Boicote ao Mundial? Após Alemanha, eis o que França tem a dizer
Philippe Diallo, presidente da Federação Francesa de Futebol (FFF), concedeu, este domingo, uma extensa entrevista à estação televisiva gaulesa RMC Sport, na qual descartou um eventual boicote ao Campeonato do Mundo de 2026 como forma de protesto contra as mais recentes ações de Donald Trump.
"Eu tenho uma posição de princípio, que passa por tentar fazer com que o desporto - um local de encontro e união - esteja o mais afastado possível da política. Estou atento à situação internacional, mas, neste momento, não há absolutamente nenhuma hipótese de um boicote da seleção de França ao Mundial", atirou.
"Esta posição é clara, ainda que estejamos atentos a todos os desenvolvimentos que possam surgir. O meu mais profundo desejo é que a seleção de França parta, a 9 de junho, para os Estados Unidos da América, com uma grande ambição, para disputar este Campeonato do Mundo", acrescentou.
França, recorde-se, está inserida no Grupo I do Mundial2026, juntamente com Senegal (o recém-sagrado campeão africano), Noruega e o vencedor do playoff intercontinental que colocará, frente a frente, Bolívia, Suriname (nas meias finais) e Iraque (automaticamente apurado para a final), entre 26 e 31 de março.
Boicote é tema de discussão na Alemanha
A possibilidade de um boicote ao Campeonato do Mundo de 2026 virou tema na Alemanha desde o final da passada semana, quando Oke Gottlich, presidente do St.
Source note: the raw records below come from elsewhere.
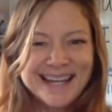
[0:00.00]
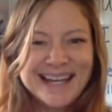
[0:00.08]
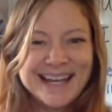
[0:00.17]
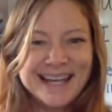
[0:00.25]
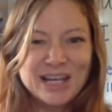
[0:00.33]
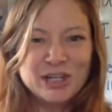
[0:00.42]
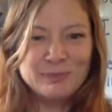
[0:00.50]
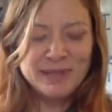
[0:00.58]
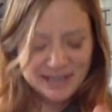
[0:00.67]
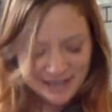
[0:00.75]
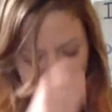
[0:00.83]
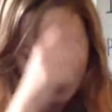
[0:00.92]
Eb.
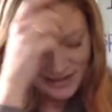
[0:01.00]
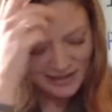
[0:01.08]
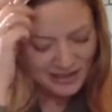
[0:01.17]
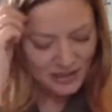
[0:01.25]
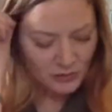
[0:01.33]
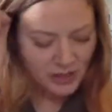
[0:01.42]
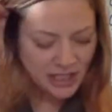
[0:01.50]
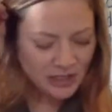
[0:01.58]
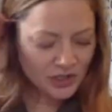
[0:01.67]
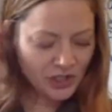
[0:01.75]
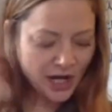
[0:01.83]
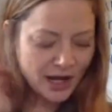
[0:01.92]

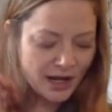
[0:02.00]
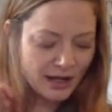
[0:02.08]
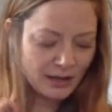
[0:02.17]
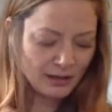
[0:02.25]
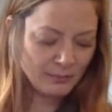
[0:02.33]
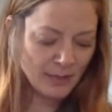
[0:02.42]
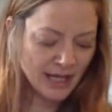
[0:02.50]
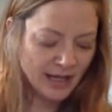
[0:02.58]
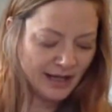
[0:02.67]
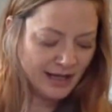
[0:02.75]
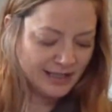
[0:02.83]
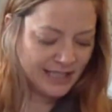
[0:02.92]
Great job
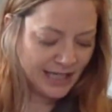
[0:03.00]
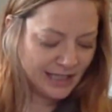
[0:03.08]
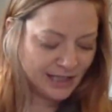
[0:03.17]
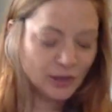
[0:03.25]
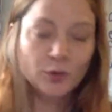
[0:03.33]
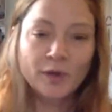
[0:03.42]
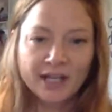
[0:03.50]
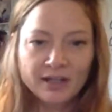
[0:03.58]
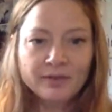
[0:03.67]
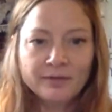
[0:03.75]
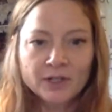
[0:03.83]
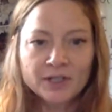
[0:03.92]
taking away
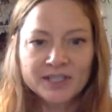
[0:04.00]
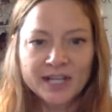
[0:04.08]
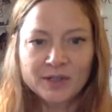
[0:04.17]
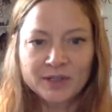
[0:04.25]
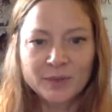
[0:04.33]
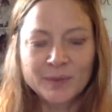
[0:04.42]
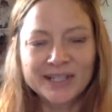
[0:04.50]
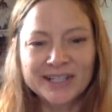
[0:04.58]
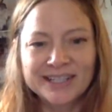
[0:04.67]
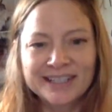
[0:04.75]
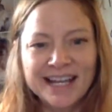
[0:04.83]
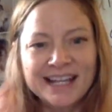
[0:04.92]
a first sound in a
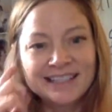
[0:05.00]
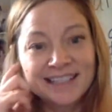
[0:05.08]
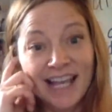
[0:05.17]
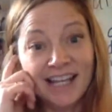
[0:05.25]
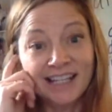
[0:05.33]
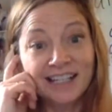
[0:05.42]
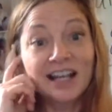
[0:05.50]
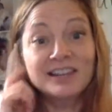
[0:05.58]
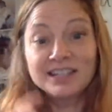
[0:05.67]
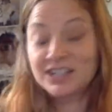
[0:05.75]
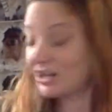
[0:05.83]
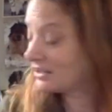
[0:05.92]
word and saying
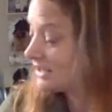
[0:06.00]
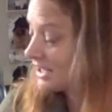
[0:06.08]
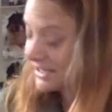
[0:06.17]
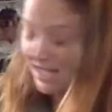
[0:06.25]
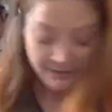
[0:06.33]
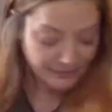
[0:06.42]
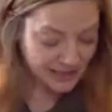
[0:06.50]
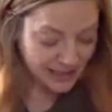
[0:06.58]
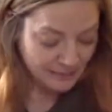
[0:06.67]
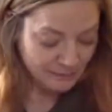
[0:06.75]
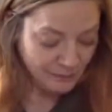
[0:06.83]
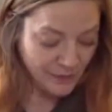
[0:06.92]
the chunk that's left.
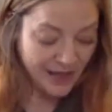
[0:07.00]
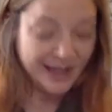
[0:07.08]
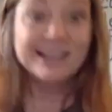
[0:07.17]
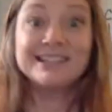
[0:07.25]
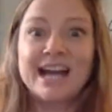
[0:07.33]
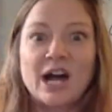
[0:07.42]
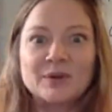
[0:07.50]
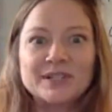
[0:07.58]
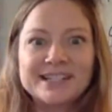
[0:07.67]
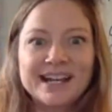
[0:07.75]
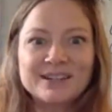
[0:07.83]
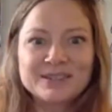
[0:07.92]
Now we're
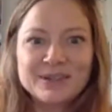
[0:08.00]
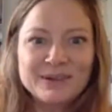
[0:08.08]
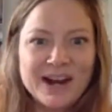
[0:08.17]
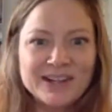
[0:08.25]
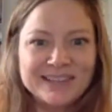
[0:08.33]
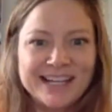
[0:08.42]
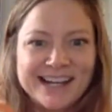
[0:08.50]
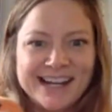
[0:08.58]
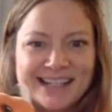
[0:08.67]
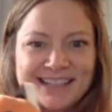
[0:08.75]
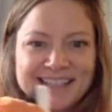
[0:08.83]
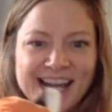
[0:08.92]
down to our
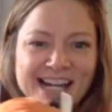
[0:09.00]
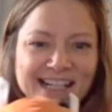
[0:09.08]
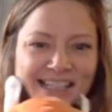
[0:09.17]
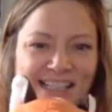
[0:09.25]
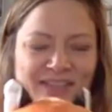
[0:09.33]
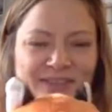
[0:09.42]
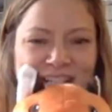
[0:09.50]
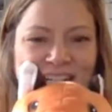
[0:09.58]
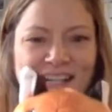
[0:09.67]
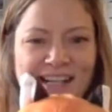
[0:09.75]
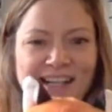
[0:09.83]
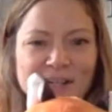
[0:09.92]
last
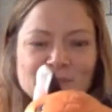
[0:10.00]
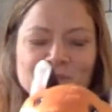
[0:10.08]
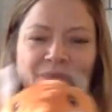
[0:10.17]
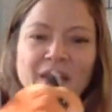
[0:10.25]
activity.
Pauli e um dos dez vice-presidentes da Federação Alemã de Futebol (DFB), concedeu uma extensa entrevista à edição deste sábado do jornal germânico Hamburger Morgenpost.
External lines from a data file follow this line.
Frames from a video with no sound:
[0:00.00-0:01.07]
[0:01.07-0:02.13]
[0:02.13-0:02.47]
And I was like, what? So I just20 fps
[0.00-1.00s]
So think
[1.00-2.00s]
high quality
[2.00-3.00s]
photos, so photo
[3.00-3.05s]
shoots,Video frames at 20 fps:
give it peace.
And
"Quais foram as justificações para os boicotes aos Jogos Olímpicos de 1980? Do meu ponto de vista, a potencial ameaça é maior, neste momento, do que era, na altura. Precisamos de ter esta discussão", começou por afirmar, referindo-se à ação de protesto liderada pelos Estados Unidos da América contra a invasão levada a cabo pela União Soviética ao Afeganistão, que acabou por contar com o apoio de mais de 60 países oriundos dos quatro cantos do planeta.
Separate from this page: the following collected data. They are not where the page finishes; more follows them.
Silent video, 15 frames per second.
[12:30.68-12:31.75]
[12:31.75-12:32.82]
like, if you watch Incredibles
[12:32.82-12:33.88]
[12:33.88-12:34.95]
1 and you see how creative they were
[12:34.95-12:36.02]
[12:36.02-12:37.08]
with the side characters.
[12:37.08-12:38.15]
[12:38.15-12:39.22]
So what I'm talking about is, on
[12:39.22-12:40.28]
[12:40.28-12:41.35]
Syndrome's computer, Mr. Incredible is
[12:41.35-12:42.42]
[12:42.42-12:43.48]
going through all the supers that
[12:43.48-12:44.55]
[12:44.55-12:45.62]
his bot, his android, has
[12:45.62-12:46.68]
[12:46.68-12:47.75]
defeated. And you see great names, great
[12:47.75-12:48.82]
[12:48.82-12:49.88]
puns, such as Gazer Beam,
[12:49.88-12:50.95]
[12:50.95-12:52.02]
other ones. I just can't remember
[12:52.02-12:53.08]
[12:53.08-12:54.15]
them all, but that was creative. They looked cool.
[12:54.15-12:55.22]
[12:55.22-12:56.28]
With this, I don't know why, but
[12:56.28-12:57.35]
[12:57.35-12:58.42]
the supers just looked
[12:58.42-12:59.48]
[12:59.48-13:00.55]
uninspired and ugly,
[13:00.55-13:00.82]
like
"O Qatar era demasiado político para toda a gente, e, agora, somos completamente apolíticos? Isso é algo que me incomoda mesmo, mesmo, mesmo (...). Enquanto organizações e sociedades, estamos a esquecer-nos de como impor tabus e limites, e de como defender valores. Os tabus são uma parte essencial da nossa tomada de posição", prosseguiu.
"Será um tabu cruzado quando alguém avança com uma ameaça? Será um tabu cruzado quando alguém ataca? Quando morrem pessoas? Eu gostaria de saber, da parte de Donald Trump, quando é que ele alcançou o seu tabu, e também gostaria de sabê-lo da parte de Bernd Neuendorf e Gianni Infantino", completou, apontando o dedo aos líderes máximos de DFB e FIFA, respetivamente.
Na base do 'murro na mesa' de Oke Gottlich estão os esforços levados a cabo pelo presidente dos Estados Unidos da América para anexar a Gronelândia, um território pertencente à Dinamarca, país que, por seu lado, faz parte da Organização do Tratado do Atlântico Norte (NATO), assim como a ameaça de imposição de tarifas a oito países europeus que se opuseram à mesma.
"A vida de um jogador profissional não vale mais do que as vidas de inúmeras pessoas de várias regiões que estão a ser, direta ou indiretamente, atacadas ou ameaçadas pelo anfitrião do Campeonato do Mundo", completou o dirigente.